Comment 9 for bug 1259935

Revision history for this message
Aleksandr Didenko (adidenko) wrote :

I've got the same problems on 4.1 ISOs sporadically on bootstrap stage during pre-deployment network verification.
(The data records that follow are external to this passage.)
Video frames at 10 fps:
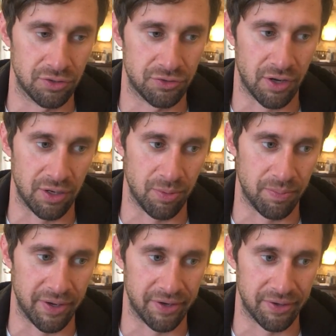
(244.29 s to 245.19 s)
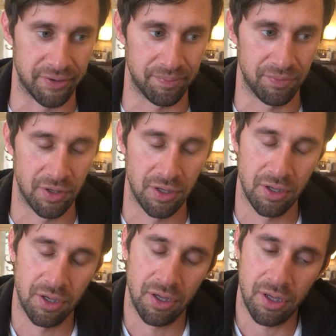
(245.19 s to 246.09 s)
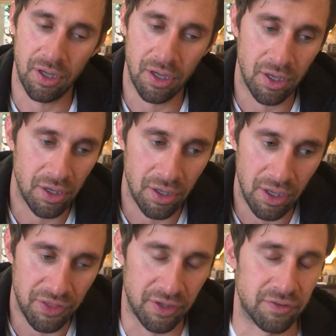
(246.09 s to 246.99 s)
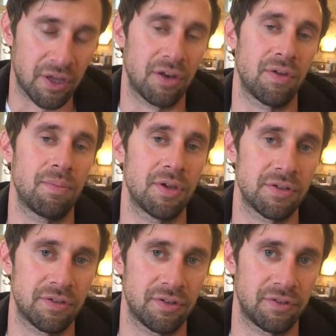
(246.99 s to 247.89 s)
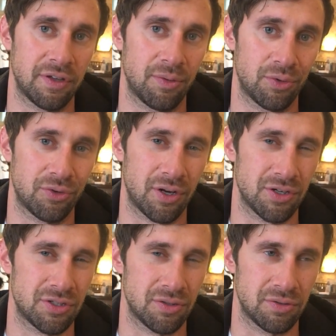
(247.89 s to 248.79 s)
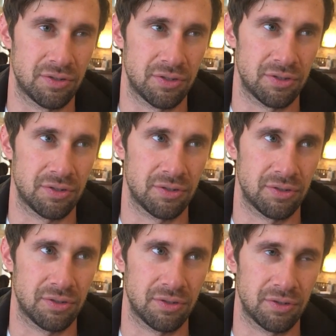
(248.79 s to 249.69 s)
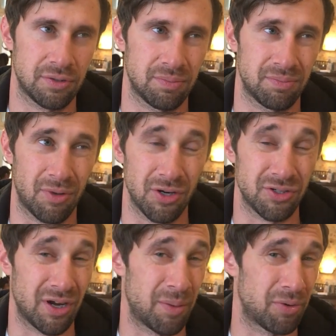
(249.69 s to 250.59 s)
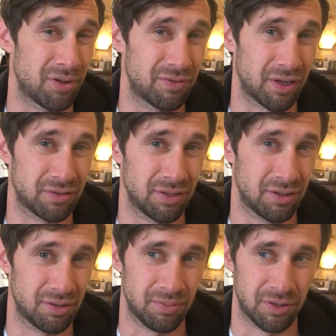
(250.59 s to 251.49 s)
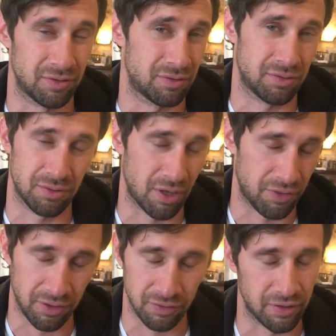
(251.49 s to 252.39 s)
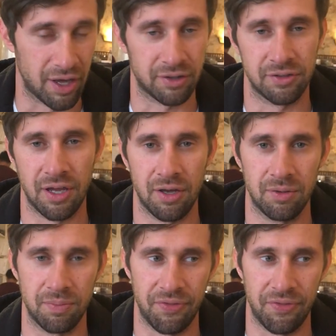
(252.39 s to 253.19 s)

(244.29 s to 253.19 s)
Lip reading: Trying to prepare. I think it's kind of ambitious to say we'll try to shoot March or April of next year because nothing is locked down.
The last time 2 of 4 nodes were reporting problems with "net_probe" Mcollectiva agent, here is an example from naily.log:

2014-01-23T16:53:10 debug: [9064] 085e75e9-8d1c-4cc5-9756-a1e3aed2f30e: MC agent 'net_probe', method 'start_frame_listeners', results: {:sender=>"5", :statuscode=>5, :statusmsg=>"Transport endpoint is not connected", :data=>{}}
2014-01-23T16:53:10 err: [9064] MCollective call failed in agent 'net_probe', method 'start_frame_listeners', failed nodes:
ID: 5 - Reason: Transport endpoint is not connected
2014-01-23T16:53:10 err: [9064] Error running RPC method verify_networks: 085e75e9-8d1c-4cc5-9756-a1e3aed2f30e: MCollective call failed in agent 'net_probe', method 'start_frame_listeners', failed nodes:
ID: 5 - Reason: Transport endpoint is not connected
, trace: ["/opt/rbenv/versions/1.9.3-p392/lib/ruby/gems/1.9.1/gems/astute-0.0.2/lib/astute/mclient.rb:114:in `check_results_with_retries'", "/opt/rbenv/versions/1.9.3-p392/lib/ruby/gems/1.9.1/gems/astute-0.0.2/lib/astute/mclient.rb:60:in `method_missing'", "/opt/rbenv/versions/1.9.3-p392/lib/ruby/gems/1.9.1/gems/astute-0.0.2/lib/astute/network.rb:79:in `block in start_frame_listeners'", "/opt/rbenv/versions/1.9.3-p392/lib/ruby/gems/1.9.1/gems/astute-0.0.2/lib/astute/network.rb:72:in `each'", "/opt/rbenv/versions/1.9.3-p392/lib/ruby/gems/1.9.1/gems/astute-0.0.2/lib/astute/network.rb:72:in `start_frame_listeners'", "/opt/rbenv/versions/1.9.3-p392/lib/ruby/gems/1.9.1/gems/astute-0.0.2/lib/astute/network.rb:40:in `check_network'", "/opt/rbenv/versions/1.9.3-p392/lib/ruby/gems/1.9.1/gems/astute-0.0.2/lib/astute/orchestrator.rb:157:in `verify_networks'", "/opt/rbenv/versions/1.9.3-p392/lib/ruby/gems/1.9.1/gems/naily-0.1.0/lib/naily/dispatcher.rb:108:in `verify_networks'", "/opt/rbenv/versions/1.9.3-p392/lib/ruby/gems/1.9.1/gems/naily-0.1.0/lib/naily/server.rb:103:in `dispatch_message'", "/opt/rbenv/versions/1.9.3-p392/lib/ruby/gems/1.9.1/gems/naily-0.1.0/lib/naily/server.rb:70:in `block in dispatch'", "/opt/rbenv/versions/1.9.3-p392/lib/ruby/gems/1.9.1/gems/naily-0.1.0/lib/naily/server.rb:68:in `each'", "/opt/rbenv/versions/1.9.3-p392/lib/ruby/gems/1.9.1/gems/naily-0.1.0/lib/naily/server.rb:68:in `each_with_index'", "/opt/rbenv/versions/1.9.3-p392/lib/ruby/gems/1.9.1/gems/naily-0.1.0/lib/naily/server.rb:68:in `dispatch'", "/opt/rbenv/versions/1.9.3-p392/lib/ruby/gems/1.9.1/gems/naily-0.1.0/lib/naily/server.rb:38:in `block (2 levels) in server_loop'", "/opt/rbenv/versions/1.9.3-p392/lib/ruby/gems/1.9.1/gems/naily-0.1.0/lib/naily/server.rb:49:in `block (2 levels) in consume_one'"]
2014-01-23T16:53:10 info: [9064] Casting message to fuel: {"method"=>"verify_networks_resp", "args"=>{"task_uuid"=>"085e75e9-8d1c-4cc5-9756-a1e3aed2f30e", "status"=>"error", "error"=>"Error occurred while running method 'verify_networks'. Inspect Orchestrator logs for the details."}}

I've checked all 4 bootstrapped nodes and found processes like these ones on 2 of them:

root 715 0.1 0.1 86620 22872 ? Sl 16:52 0:03 /usr/bin/ruby /usr/sbin/mcollectived --pid=/var/run/mcollectived.pid --config=/etc/mcollective/server.cfg
root 2898 0.0 0.1 84380 19260 ? S 17:03 0:00 \_ /usr/bin/ruby /usr/sbin/mcollectived --pid=/var/run/mcollectived.pid --config=/etc/mcollective/server.cfg
root 2901 0.0 0.3 743688 52912 ? Sl 17:03 0:00 \_ /usr/bin/python /usr/bin/net_probe.py -c /tmp/net_probe20140123-715-1co0tjp-0

Only after killing those "/usr/bin/net_probe.py" processes on 2 problem nodes network verification started to work fine.